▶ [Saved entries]
Segment Open

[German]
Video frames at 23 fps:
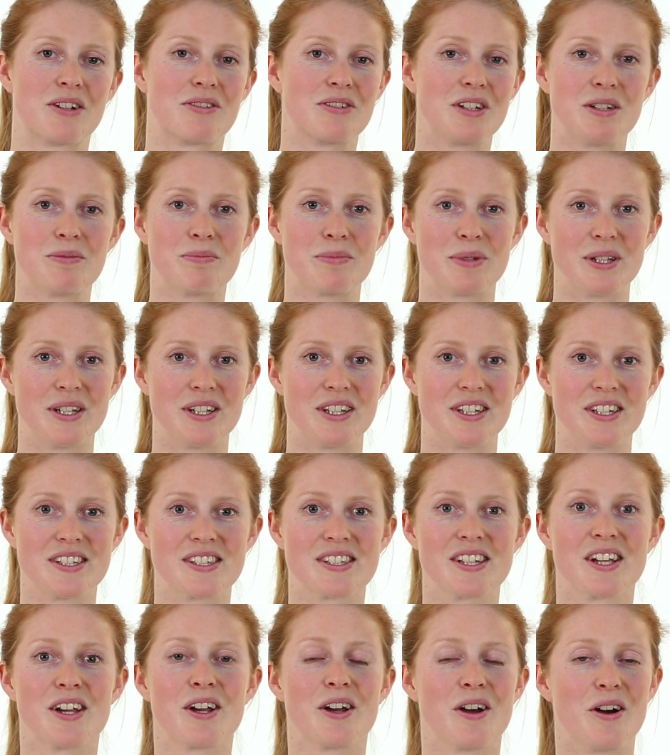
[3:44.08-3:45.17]
Greenpeace,
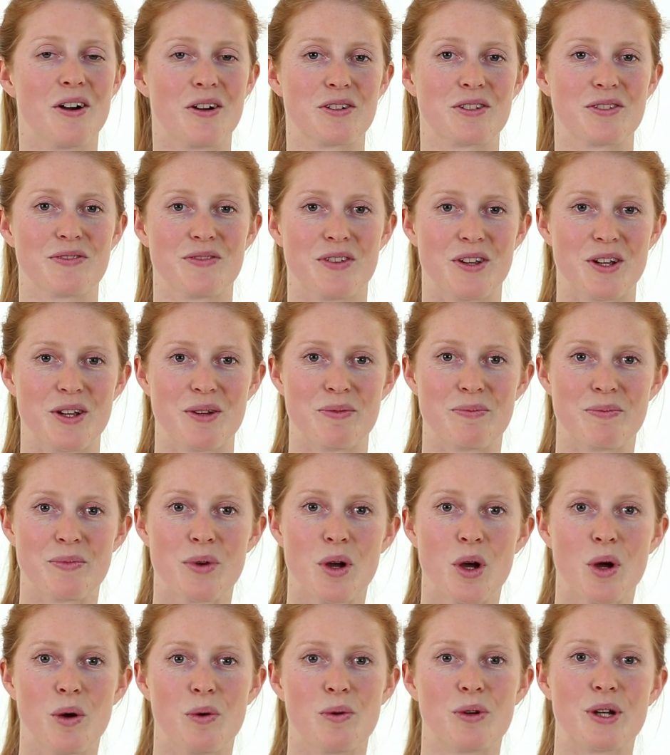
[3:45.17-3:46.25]
Oxfam
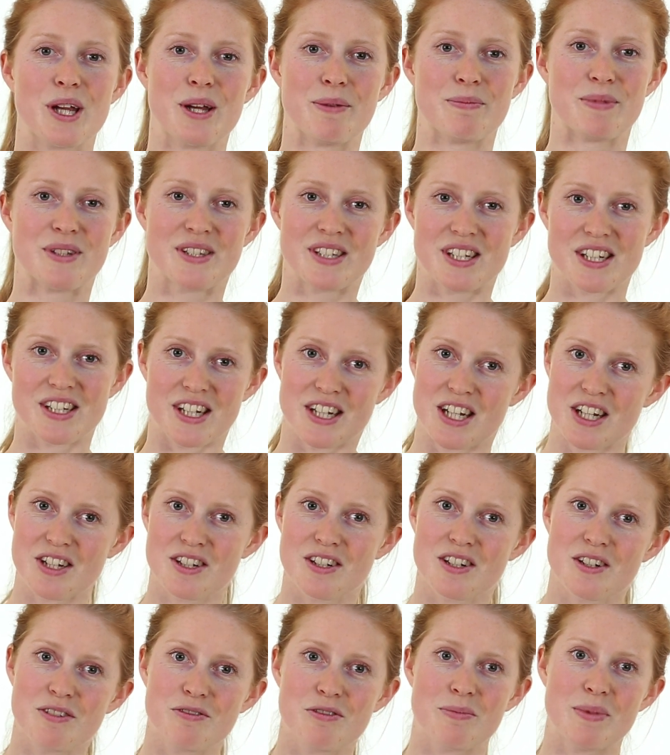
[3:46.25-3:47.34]
oder Amnesty
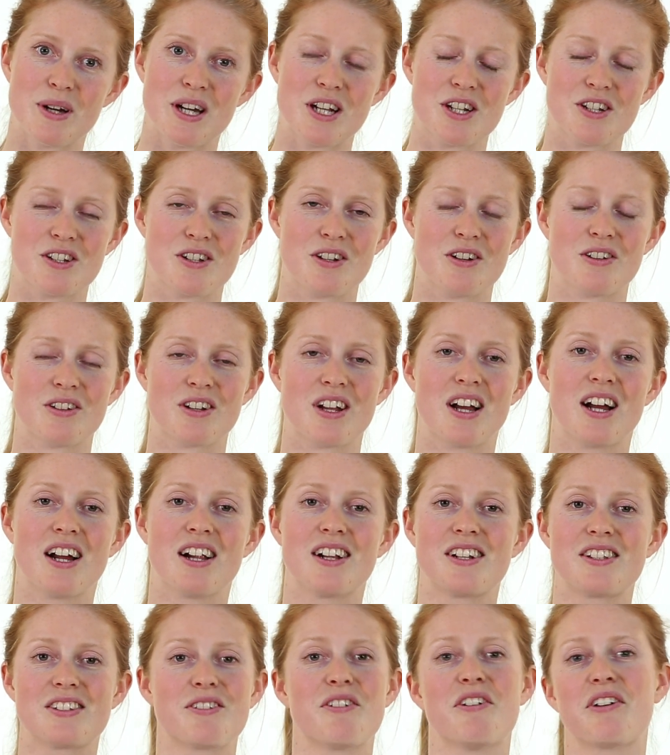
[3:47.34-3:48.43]
International vorbeischauen. All
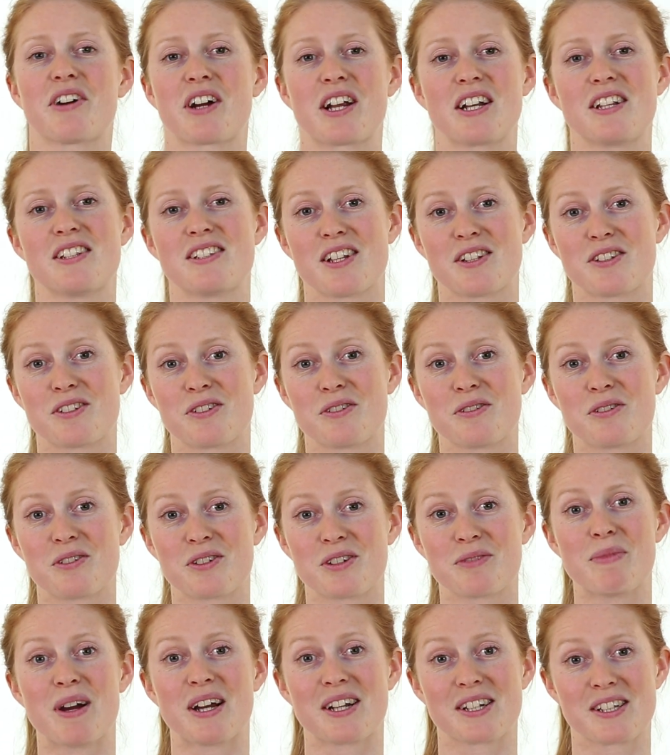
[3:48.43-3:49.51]
diese
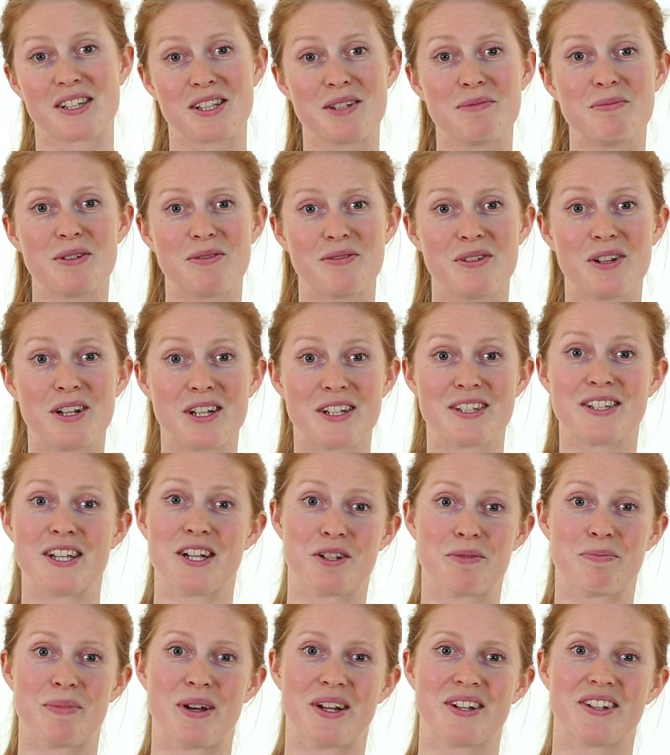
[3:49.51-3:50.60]
Organisationen machen ziemlich viele sehr
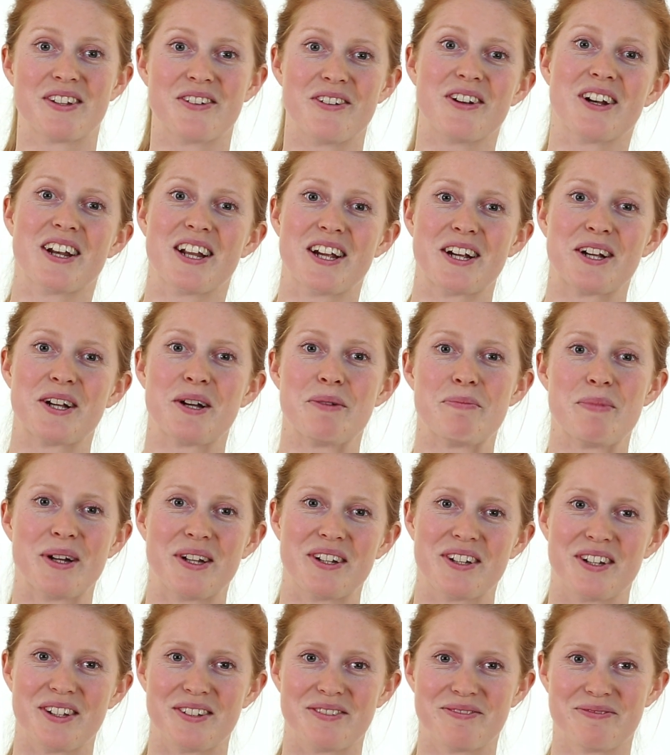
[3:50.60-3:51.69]
spannende
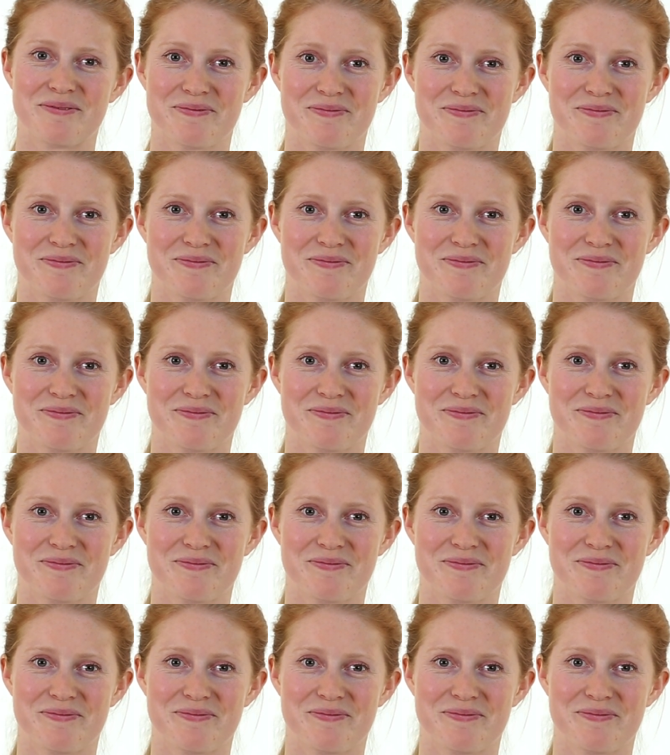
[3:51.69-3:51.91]
Online-Kampagnen.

Segment Closed

▶ [What you are asked to do] Once the pictures are set aside, copy the remaining text of every entry exactly.

▶ [Finished task]
[German]
Video frames at 23 fps:
[3:44.08-3:45.17]
Greenpeace,
[3:45.17-3:46.25]
Oxfam
[3:46.25-3:47.34]
oder Amnesty
[3:47.34-3:48.43]
International vorbeischauen. All
[3:48.43-3:49.51]
diese
[3:49.51-3:50.60]
Organisationen machen ziemlich viele sehr
[3:50.60-3:51.69]
spannende
[3:51.69-3:51.91]
Online-Kampagnen.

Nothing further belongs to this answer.